_SUPPLIED DATA_.
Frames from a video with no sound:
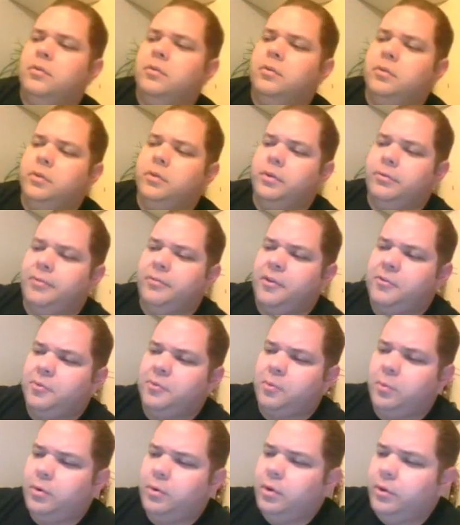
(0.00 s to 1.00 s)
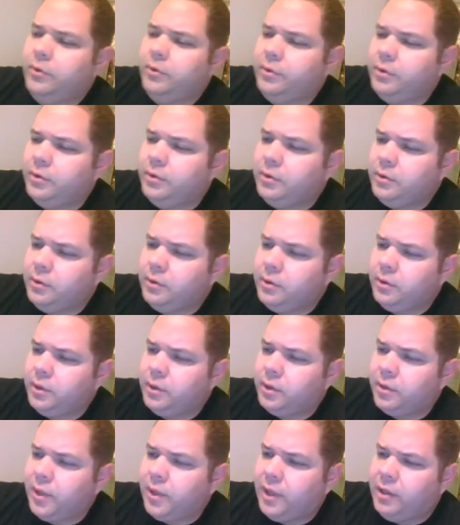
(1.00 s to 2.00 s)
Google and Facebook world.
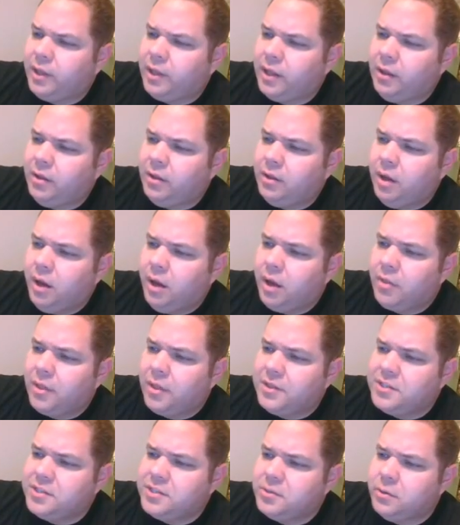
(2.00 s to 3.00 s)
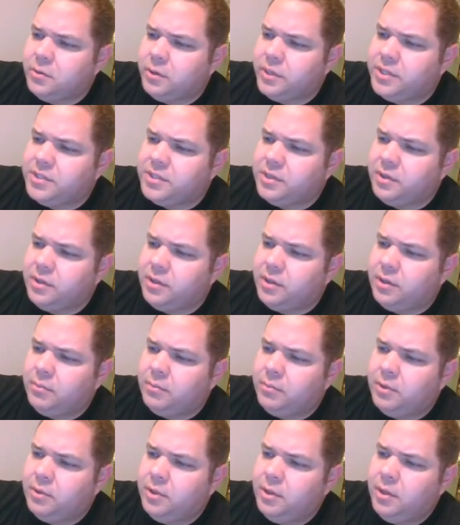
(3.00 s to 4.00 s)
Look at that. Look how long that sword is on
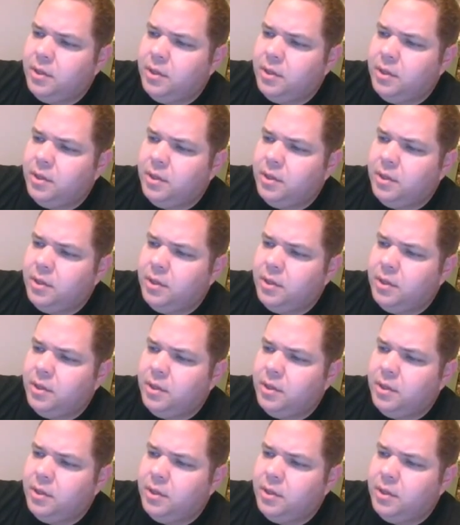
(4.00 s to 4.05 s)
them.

_TO DO_.
Your answer must be an exact copy of the records, minus any pictures.

_RESPONSE_.
Frames from a video with no sound:
(0.00 s to 1.00 s)
(1.00 s to 2.00 s)
Google and Facebook world.
(2.00 s to 3.00 s)
(3.00 s to 4.00 s)
Look at that. Look how long that sword is on
(4.00 s to 4.05 s)
them.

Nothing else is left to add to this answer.